__GIVEN DATA__.
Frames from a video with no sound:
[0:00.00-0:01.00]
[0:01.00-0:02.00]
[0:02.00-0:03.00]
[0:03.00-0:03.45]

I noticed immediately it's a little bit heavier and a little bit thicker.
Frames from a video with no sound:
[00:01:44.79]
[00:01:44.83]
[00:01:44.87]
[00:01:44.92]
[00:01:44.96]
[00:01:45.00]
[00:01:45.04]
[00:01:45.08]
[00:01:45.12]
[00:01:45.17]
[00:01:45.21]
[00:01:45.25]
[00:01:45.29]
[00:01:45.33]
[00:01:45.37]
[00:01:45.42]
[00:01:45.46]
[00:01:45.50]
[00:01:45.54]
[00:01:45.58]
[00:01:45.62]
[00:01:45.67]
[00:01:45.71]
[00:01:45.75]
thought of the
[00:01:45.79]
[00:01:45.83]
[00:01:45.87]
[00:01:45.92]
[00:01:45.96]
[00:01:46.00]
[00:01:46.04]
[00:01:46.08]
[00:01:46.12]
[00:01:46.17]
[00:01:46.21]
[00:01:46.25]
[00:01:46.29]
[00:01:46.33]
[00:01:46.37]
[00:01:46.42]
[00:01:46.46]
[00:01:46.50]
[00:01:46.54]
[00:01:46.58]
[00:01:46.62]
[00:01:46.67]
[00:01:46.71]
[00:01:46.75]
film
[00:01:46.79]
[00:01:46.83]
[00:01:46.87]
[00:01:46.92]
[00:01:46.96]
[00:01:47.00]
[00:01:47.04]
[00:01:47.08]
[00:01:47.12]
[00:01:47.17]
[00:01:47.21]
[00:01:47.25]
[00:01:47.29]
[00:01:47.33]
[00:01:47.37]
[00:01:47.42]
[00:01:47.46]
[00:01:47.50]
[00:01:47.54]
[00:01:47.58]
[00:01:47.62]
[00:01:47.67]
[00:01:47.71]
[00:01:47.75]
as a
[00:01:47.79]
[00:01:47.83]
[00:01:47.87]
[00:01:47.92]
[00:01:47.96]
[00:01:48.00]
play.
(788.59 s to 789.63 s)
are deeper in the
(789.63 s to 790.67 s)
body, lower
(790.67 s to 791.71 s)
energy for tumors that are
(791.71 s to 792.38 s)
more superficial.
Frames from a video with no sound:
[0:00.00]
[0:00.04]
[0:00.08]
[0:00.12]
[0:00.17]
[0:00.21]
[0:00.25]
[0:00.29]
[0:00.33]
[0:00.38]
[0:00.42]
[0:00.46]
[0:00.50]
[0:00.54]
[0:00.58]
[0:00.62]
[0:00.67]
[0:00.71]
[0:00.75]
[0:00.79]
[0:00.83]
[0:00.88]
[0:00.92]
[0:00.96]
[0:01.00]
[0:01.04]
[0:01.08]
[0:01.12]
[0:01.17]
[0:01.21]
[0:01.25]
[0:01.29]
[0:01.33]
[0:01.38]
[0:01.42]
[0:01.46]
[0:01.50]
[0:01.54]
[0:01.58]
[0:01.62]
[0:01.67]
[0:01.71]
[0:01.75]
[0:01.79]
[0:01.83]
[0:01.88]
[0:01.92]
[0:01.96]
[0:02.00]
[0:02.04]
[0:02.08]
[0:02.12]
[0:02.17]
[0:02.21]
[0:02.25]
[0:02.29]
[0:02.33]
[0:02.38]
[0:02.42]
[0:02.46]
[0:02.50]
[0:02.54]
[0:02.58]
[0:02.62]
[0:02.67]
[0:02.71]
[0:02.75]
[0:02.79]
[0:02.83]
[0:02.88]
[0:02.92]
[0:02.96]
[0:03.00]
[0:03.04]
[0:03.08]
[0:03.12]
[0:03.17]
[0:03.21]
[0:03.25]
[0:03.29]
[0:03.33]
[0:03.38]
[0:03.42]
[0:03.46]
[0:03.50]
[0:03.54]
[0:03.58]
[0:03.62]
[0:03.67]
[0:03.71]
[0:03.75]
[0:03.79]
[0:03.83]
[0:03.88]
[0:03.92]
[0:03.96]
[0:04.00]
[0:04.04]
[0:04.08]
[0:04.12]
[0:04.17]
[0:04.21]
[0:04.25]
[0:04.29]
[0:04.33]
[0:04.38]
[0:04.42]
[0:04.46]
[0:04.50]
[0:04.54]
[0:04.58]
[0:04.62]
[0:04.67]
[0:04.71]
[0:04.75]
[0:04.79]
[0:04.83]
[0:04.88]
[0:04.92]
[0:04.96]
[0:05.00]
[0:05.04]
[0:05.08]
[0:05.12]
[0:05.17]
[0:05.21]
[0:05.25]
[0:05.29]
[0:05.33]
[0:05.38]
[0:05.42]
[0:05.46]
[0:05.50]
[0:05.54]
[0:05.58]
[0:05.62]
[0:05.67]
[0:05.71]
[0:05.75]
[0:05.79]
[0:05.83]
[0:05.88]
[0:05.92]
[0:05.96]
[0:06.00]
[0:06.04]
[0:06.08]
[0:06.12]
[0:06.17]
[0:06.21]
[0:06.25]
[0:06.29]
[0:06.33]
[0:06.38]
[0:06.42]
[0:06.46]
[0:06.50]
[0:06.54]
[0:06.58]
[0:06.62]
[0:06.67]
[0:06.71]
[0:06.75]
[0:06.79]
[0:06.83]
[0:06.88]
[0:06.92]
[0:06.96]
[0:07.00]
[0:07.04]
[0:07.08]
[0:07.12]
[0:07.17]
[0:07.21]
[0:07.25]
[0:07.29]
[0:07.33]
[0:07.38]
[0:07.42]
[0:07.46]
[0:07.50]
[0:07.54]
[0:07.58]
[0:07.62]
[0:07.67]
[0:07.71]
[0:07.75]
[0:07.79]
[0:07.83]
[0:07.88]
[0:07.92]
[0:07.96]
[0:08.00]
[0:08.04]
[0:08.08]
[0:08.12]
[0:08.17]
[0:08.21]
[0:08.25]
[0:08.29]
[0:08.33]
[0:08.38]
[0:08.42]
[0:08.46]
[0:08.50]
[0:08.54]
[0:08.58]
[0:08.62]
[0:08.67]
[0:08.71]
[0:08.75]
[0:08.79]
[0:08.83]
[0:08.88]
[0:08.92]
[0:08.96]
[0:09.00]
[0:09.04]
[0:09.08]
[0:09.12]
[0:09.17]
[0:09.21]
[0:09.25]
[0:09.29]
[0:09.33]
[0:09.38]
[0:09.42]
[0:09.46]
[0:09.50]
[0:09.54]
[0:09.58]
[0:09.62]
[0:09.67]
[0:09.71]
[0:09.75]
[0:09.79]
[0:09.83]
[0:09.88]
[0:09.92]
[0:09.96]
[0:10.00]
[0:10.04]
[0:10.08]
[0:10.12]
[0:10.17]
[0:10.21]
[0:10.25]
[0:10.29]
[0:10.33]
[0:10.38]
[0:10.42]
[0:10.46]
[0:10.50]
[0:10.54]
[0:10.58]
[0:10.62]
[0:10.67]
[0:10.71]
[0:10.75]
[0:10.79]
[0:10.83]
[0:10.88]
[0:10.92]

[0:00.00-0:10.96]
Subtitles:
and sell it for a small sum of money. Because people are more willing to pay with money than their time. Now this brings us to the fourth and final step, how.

__WORK REQUEST__.
Every entry, from top to bottom, should be repeated word for word.

__ANSWER SPACE__.
Frames from a video with no sound:
[0:00.00-0:01.00]
[0:01.00-0:02.00]
[0:02.00-0:03.00]
[0:03.00-0:03.45]

I noticed immediately it's a little bit heavier and a little bit thicker.
Frames from a video with no sound:
[00:01:44.79]
[00:01:44.83]
[00:01:44.87]
[00:01:44.92]
[00:01:44.96]
[00:01:45.00]
[00:01:45.04]
[00:01:45.08]
[00:01:45.12]
[00:01:45.17]
[00:01:45.21]
[00:01:45.25]
[00:01:45.29]
[00:01:45.33]
[00:01:45.37]
[00:01:45.42]
[00:01:45.46]
[00:01:45.50]
[00:01:45.54]
[00:01:45.58]
[00:01:45.62]
[00:01:45.67]
[00:01:45.71]
[00:01:45.75]
thought of the
[00:01:45.79]
[00:01:45.83]
[00:01:45.87]
[00:01:45.92]
[00:01:45.96]
[00:01:46.00]
[00:01:46.04]
[00:01:46.08]
[00:01:46.12]
[00:01:46.17]
[00:01:46.21]
[00:01:46.25]
[00:01:46.29]
[00:01:46.33]
[00:01:46.37]
[00:01:46.42]
[00:01:46.46]
[00:01:46.50]
[00:01:46.54]
[00:01:46.58]
[00:01:46.62]
[00:01:46.67]
[00:01:46.71]
[00:01:46.75]
film
[00:01:46.79]
[00:01:46.83]
[00:01:46.87]
[00:01:46.92]
[00:01:46.96]
[00:01:47.00]
[00:01:47.04]
[00:01:47.08]
[00:01:47.12]
[00:01:47.17]
[00:01:47.21]
[00:01:47.25]
[00:01:47.29]
[00:01:47.33]
[00:01:47.37]
[00:01:47.42]
[00:01:47.46]
[00:01:47.50]
[00:01:47.54]
[00:01:47.58]
[00:01:47.62]
[00:01:47.67]
[00:01:47.71]
[00:01:47.75]
as a
[00:01:47.79]
[00:01:47.83]
[00:01:47.87]
[00:01:47.92]
[00:01:47.96]
[00:01:48.00]
play.
(788.59 s to 789.63 s)
are deeper in the
(789.63 s to 790.67 s)
body, lower
(790.67 s to 791.71 s)
energy for tumors that are
(791.71 s to 792.38 s)
more superficial.
Frames from a video with no sound:
[0:00.00]
[0:00.04]
[0:00.08]
[0:00.12]
[0:00.17]
[0:00.21]
[0:00.25]
[0:00.29]
[0:00.33]
[0:00.38]
[0:00.42]
[0:00.46]
[0:00.50]
[0:00.54]
[0:00.58]
[0:00.62]
[0:00.67]
[0:00.71]
[0:00.75]
[0:00.79]
[0:00.83]
[0:00.88]
[0:00.92]
[0:00.96]
[0:01.00]
[0:01.04]
[0:01.08]
[0:01.12]
[0:01.17]
[0:01.21]
[0:01.25]
[0:01.29]
[0:01.33]
[0:01.38]
[0:01.42]
[0:01.46]
[0:01.50]
[0:01.54]
[0:01.58]
[0:01.62]
[0:01.67]
[0:01.71]
[0:01.75]
[0:01.79]
[0:01.83]
[0:01.88]
[0:01.92]
[0:01.96]
[0:02.00]
[0:02.04]
[0:02.08]
[0:02.12]
[0:02.17]
[0:02.21]
[0:02.25]
[0:02.29]
[0:02.33]
[0:02.38]
[0:02.42]
[0:02.46]
[0:02.50]
[0:02.54]
[0:02.58]
[0:02.62]
[0:02.67]
[0:02.71]
[0:02.75]
[0:02.79]
[0:02.83]
[0:02.88]
[0:02.92]
[0:02.96]
[0:03.00]
[0:03.04]
[0:03.08]
[0:03.12]
[0:03.17]
[0:03.21]
[0:03.25]
[0:03.29]
[0:03.33]
[0:03.38]
[0:03.42]
[0:03.46]
[0:03.50]
[0:03.54]
[0:03.58]
[0:03.62]
[0:03.67]
[0:03.71]
[0:03.75]
[0:03.79]
[0:03.83]
[0:03.88]
[0:03.92]
[0:03.96]
[0:04.00]
[0:04.04]
[0:04.08]
[0:04.12]
[0:04.17]
[0:04.21]
[0:04.25]
[0:04.29]
[0:04.33]
[0:04.38]
[0:04.42]
[0:04.46]
[0:04.50]
[0:04.54]
[0:04.58]
[0:04.62]
[0:04.67]
[0:04.71]
[0:04.75]
[0:04.79]
[0:04.83]
[0:04.88]
[0:04.92]
[0:04.96]
[0:05.00]
[0:05.04]
[0:05.08]
[0:05.12]
[0:05.17]
[0:05.21]
[0:05.25]
[0:05.29]
[0:05.33]
[0:05.38]
[0:05.42]
[0:05.46]
[0:05.50]
[0:05.54]
[0:05.58]
[0:05.62]
[0:05.67]
[0:05.71]
[0:05.75]
[0:05.79]
[0:05.83]
[0:05.88]
[0:05.92]
[0:05.96]
[0:06.00]
[0:06.04]
[0:06.08]
[0:06.12]
[0:06.17]
[0:06.21]
[0:06.25]
[0:06.29]
[0:06.33]
[0:06.38]
[0:06.42]
[0:06.46]
[0:06.50]
[0:06.54]
[0:06.58]
[0:06.62]
[0:06.67]
[0:06.71]
[0:06.75]
[0:06.79]
[0:06.83]
[0:06.88]
[0:06.92]
[0:06.96]
[0:07.00]
[0:07.04]
[0:07.08]
[0:07.12]
[0:07.17]
[0:07.21]
[0:07.25]
[0:07.29]
[0:07.33]
[0:07.38]
[0:07.42]
[0:07.46]
[0:07.50]
[0:07.54]
[0:07.58]
[0:07.62]
[0:07.67]
[0:07.71]
[0:07.75]
[0:07.79]
[0:07.83]
[0:07.88]
[0:07.92]
[0:07.96]
[0:08.00]
[0:08.04]
[0:08.08]
[0:08.12]
[0:08.17]
[0:08.21]
[0:08.25]
[0:08.29]
[0:08.33]
[0:08.38]
[0:08.42]
[0:08.46]
[0:08.50]
[0:08.54]
[0:08.58]
[0:08.62]
[0:08.67]
[0:08.71]
[0:08.75]
[0:08.79]
[0:08.83]
[0:08.88]
[0:08.92]
[0:08.96]
[0:09.00]
[0:09.04]
[0:09.08]
[0:09.12]
[0:09.17]
[0:09.21]
[0:09.25]
[0:09.29]
[0:09.33]
[0:09.38]
[0:09.42]
[0:09.46]
[0:09.50]
[0:09.54]
[0:09.58]
[0:09.62]
[0:09.67]
[0:09.71]
[0:09.75]
[0:09.79]
[0:09.83]
[0:09.88]
[0:09.92]
[0:09.96]
[0:10.00]
[0:10.04]
[0:10.08]
[0:10.12]
[0:10.17]
[0:10.21]
[0:10.25]
[0:10.29]
[0:10.33]
[0:10.38]
[0:10.42]
[0:10.46]
[0:10.50]
[0:10.54]
[0:10.58]
[0:10.62]
[0:10.67]
[0:10.71]
[0:10.75]
[0:10.79]
[0:10.83]
[0:10.88]
[0:10.92]

[0:00.00-0:10.96]
Subtitles:
and sell it for a small sum of money. Because people are more willing to pay with money than their time. Now this brings us to the fourth and final step, how.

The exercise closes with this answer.